(Source records)
== Segment start ==
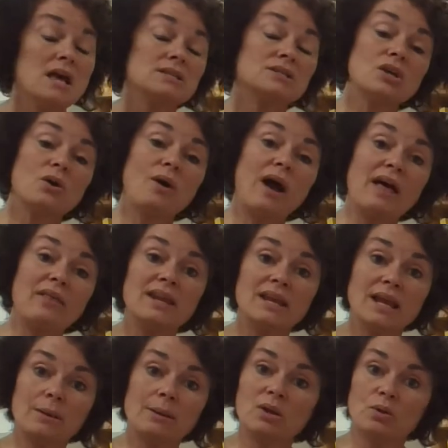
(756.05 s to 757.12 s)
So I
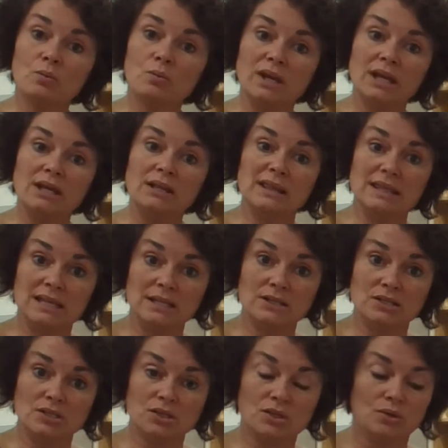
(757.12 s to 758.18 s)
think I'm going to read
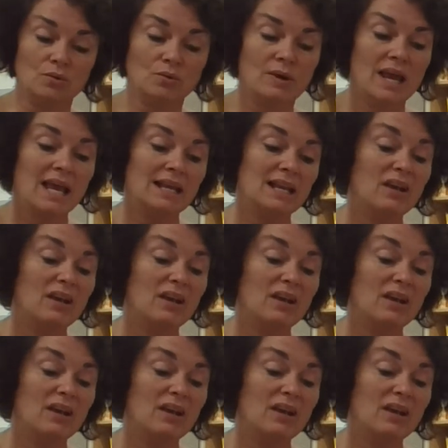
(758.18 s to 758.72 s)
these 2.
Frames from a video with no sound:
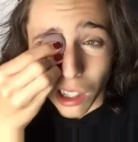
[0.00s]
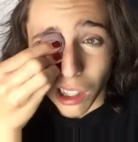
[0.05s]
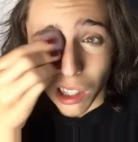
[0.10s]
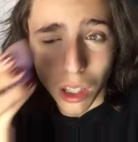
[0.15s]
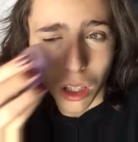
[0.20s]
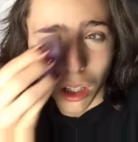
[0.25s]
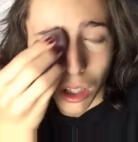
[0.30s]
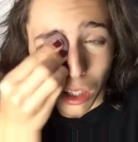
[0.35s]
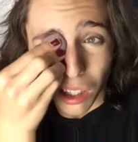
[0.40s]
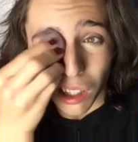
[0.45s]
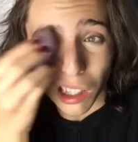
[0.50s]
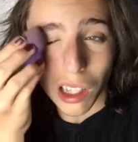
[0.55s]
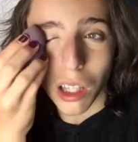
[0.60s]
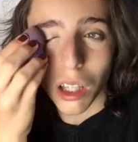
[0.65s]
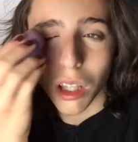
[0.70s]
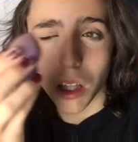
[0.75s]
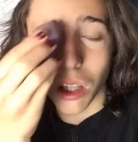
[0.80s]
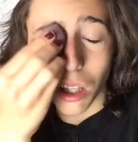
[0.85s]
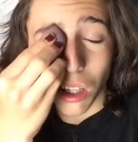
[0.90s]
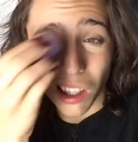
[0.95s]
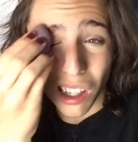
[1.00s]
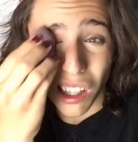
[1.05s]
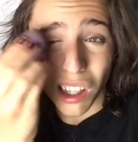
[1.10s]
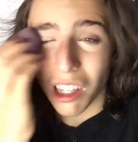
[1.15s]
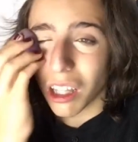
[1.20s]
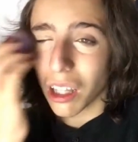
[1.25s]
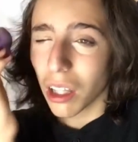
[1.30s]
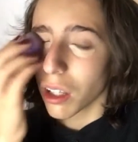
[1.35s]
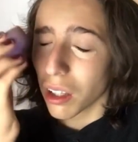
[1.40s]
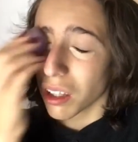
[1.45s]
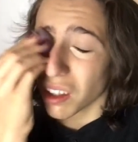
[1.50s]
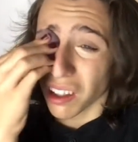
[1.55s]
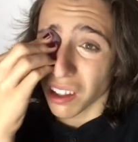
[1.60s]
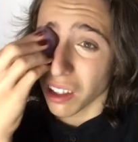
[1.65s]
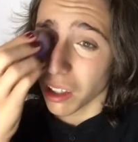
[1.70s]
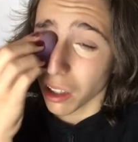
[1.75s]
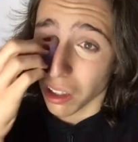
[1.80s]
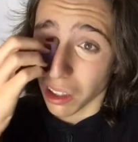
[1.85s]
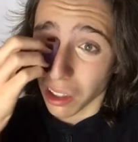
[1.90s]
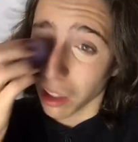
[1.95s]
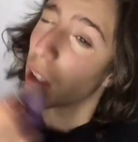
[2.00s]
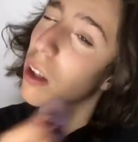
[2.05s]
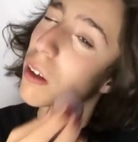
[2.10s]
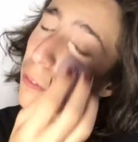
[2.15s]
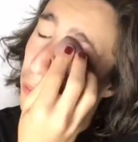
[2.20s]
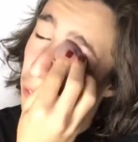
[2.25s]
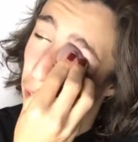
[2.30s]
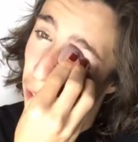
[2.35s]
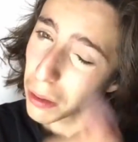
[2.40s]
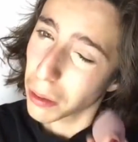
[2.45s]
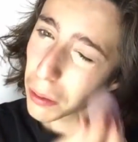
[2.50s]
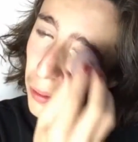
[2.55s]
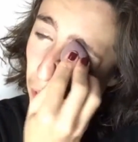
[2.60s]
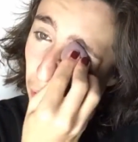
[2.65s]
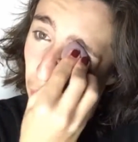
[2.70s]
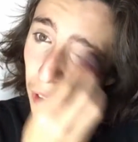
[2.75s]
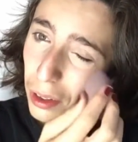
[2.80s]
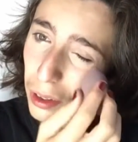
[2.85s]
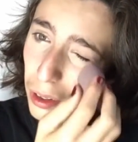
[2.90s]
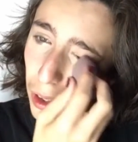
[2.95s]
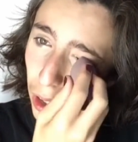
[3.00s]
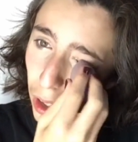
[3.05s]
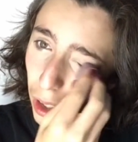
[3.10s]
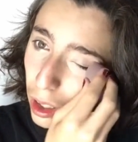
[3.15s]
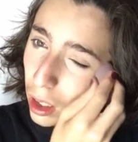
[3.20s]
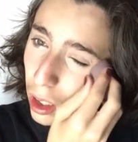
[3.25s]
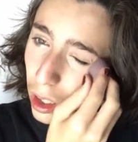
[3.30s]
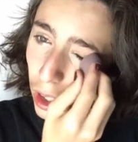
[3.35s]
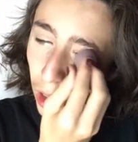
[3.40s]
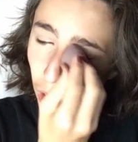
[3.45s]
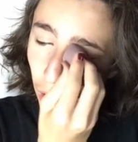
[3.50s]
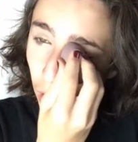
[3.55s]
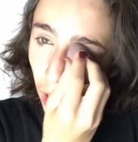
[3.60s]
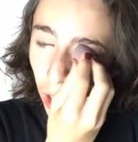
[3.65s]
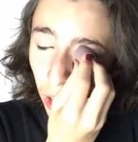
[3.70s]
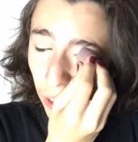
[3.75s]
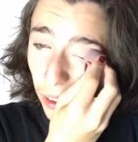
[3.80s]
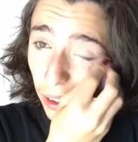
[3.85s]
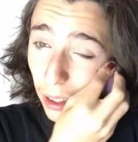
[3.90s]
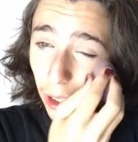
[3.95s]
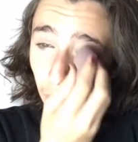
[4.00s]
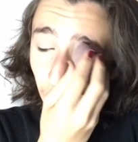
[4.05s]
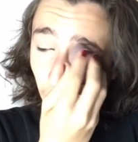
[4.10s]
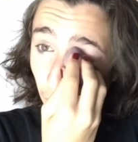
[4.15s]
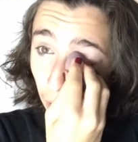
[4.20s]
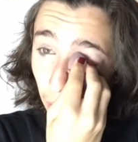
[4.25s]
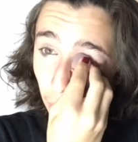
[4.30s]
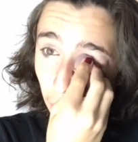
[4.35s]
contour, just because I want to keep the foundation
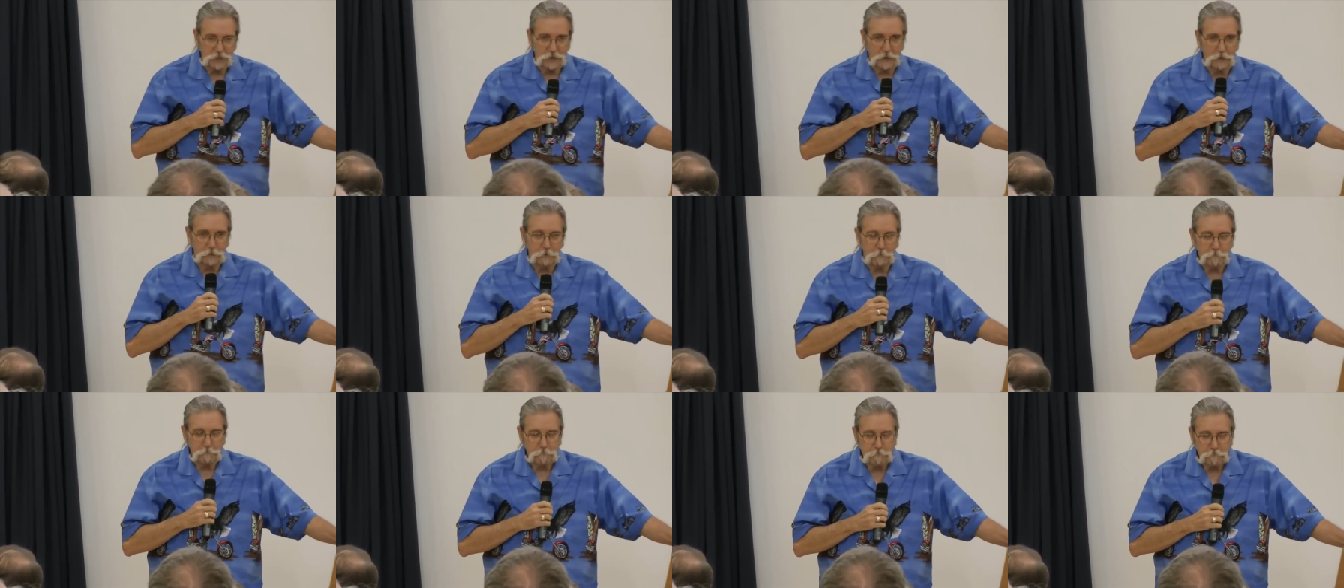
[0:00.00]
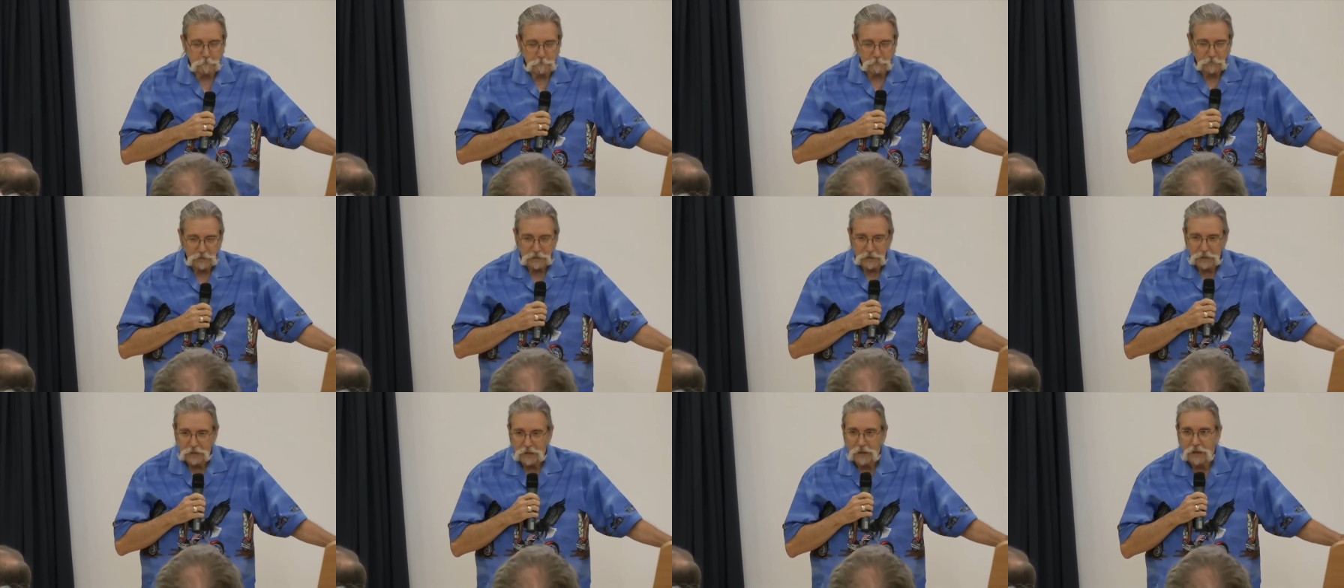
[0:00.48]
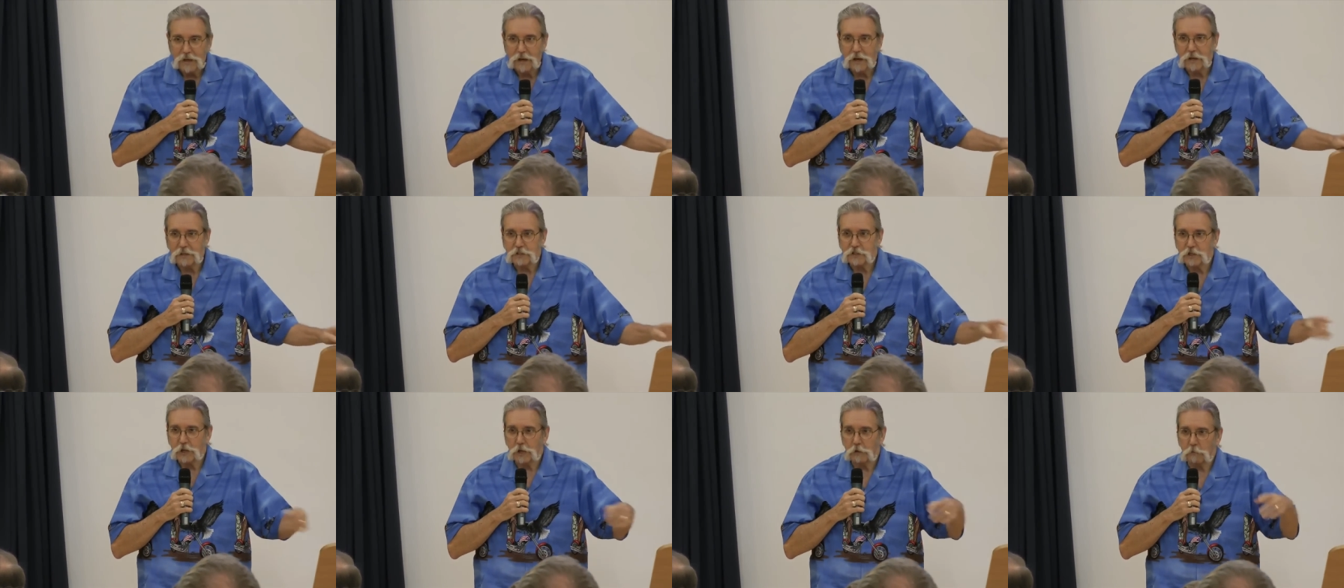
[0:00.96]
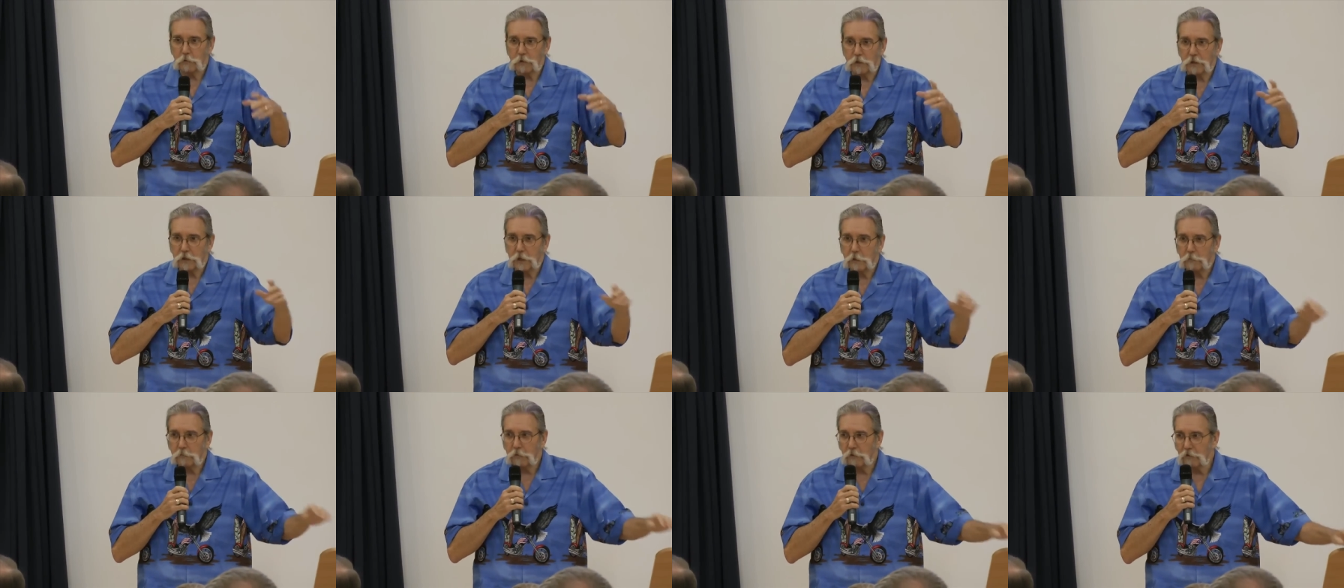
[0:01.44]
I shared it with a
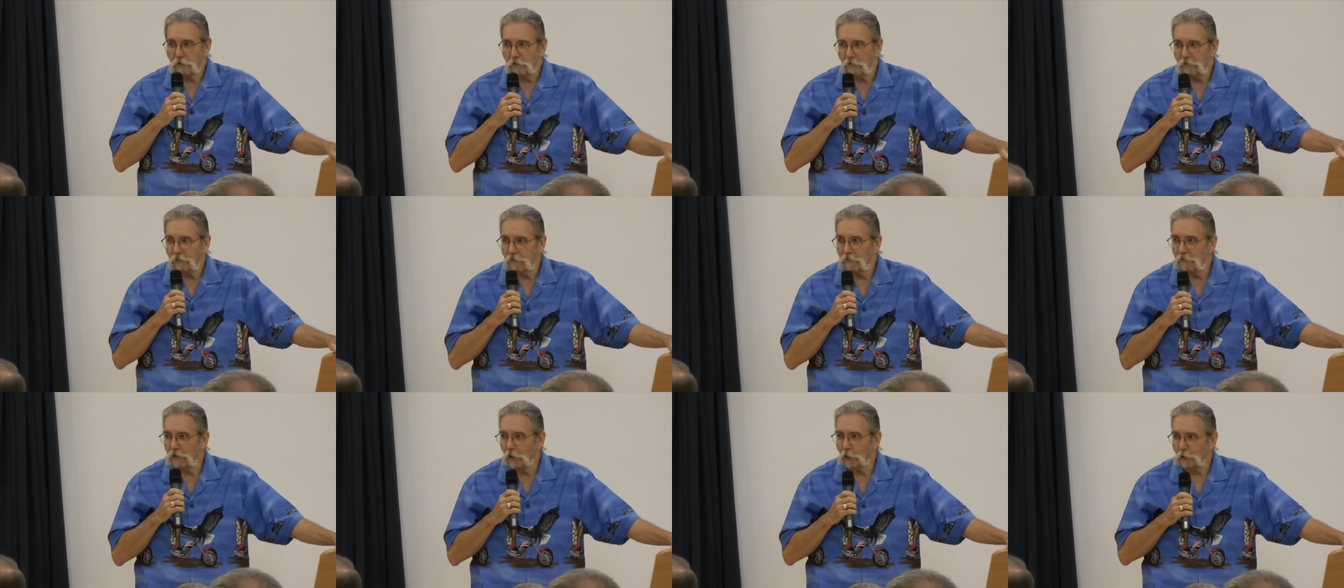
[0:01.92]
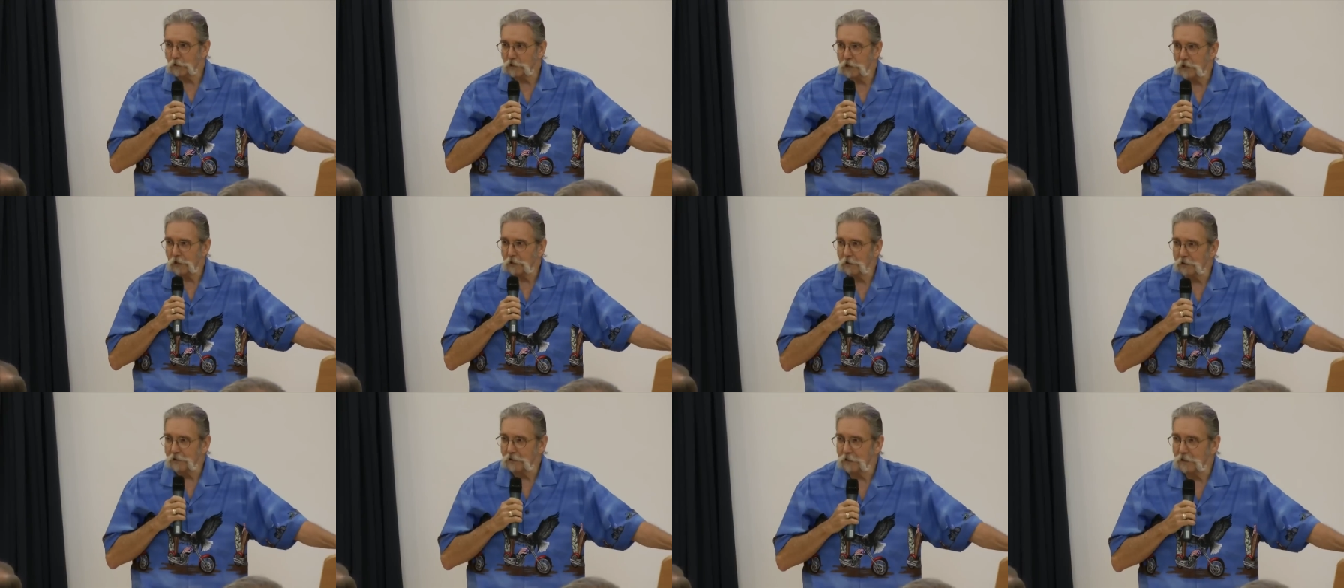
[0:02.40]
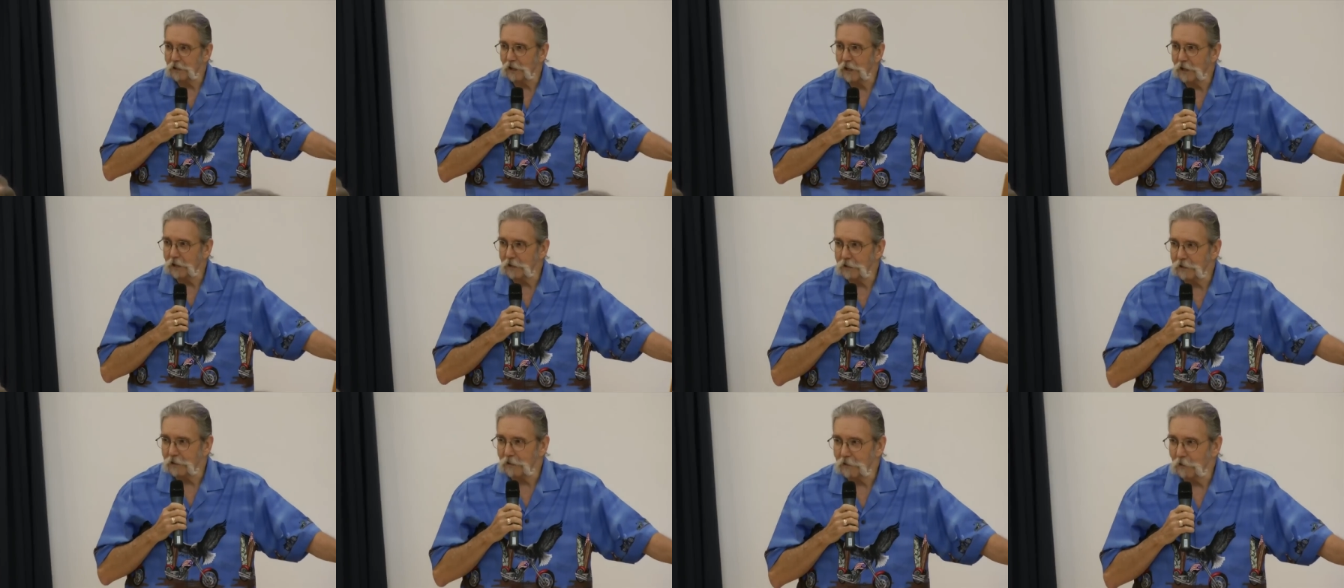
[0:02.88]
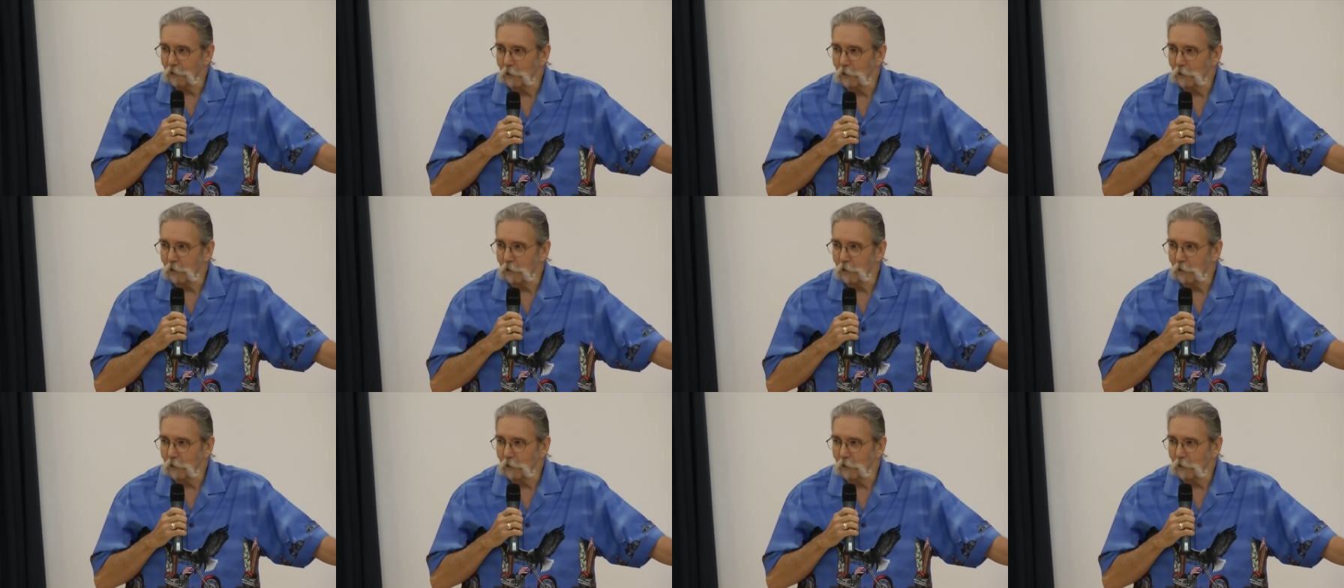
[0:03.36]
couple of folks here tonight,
== Segment end ==
• **TASK DETAILS**:
Transcribe the records above verbatim. Do not carry over any picture.

• **TASK RESPONSE**:
(756.05 s to 757.12 s)
So I
(757.12 s to 758.18 s)
think I'm going to read
(758.18 s to 758.72 s)
these 2.
Frames from a video with no sound:
[0.00s]
[0.05s]
[0.10s]
[0.15s]
[0.20s]
[0.25s]
[0.30s]
[0.35s]
[0.40s]
[0.45s]
[0.50s]
[0.55s]
[0.60s]
[0.65s]
[0.70s]
[0.75s]
[0.80s]
[0.85s]
[0.90s]
[0.95s]
[1.00s]
[1.05s]
[1.10s]
[1.15s]
[1.20s]
[1.25s]
[1.30s]
[1.35s]
[1.40s]
[1.45s]
[1.50s]
[1.55s]
[1.60s]
[1.65s]
[1.70s]
[1.75s]
[1.80s]
[1.85s]
[1.90s]
[1.95s]
[2.00s]
[2.05s]
[2.10s]
[2.15s]
[2.20s]
[2.25s]
[2.30s]
[2.35s]
[2.40s]
[2.45s]
[2.50s]
[2.55s]
[2.60s]
[2.65s]
[2.70s]
[2.75s]
[2.80s]
[2.85s]
[2.90s]
[2.95s]
[3.00s]
[3.05s]
[3.10s]
[3.15s]
[3.20s]
[3.25s]
[3.30s]
[3.35s]
[3.40s]
[3.45s]
[3.50s]
[3.55s]
[3.60s]
[3.65s]
[3.70s]
[3.75s]
[3.80s]
[3.85s]
[3.90s]
[3.95s]
[4.00s]
[4.05s]
[4.10s]
[4.15s]
[4.20s]
[4.25s]
[4.30s]
[4.35s]
contour, just because I want to keep the foundation
[0:00.00]
[0:00.48]
[0:00.96]
[0:01.44]
I shared it with a
[0:01.92]
[0:02.40]
[0:02.88]
[0:03.36]
couple of folks here tonight,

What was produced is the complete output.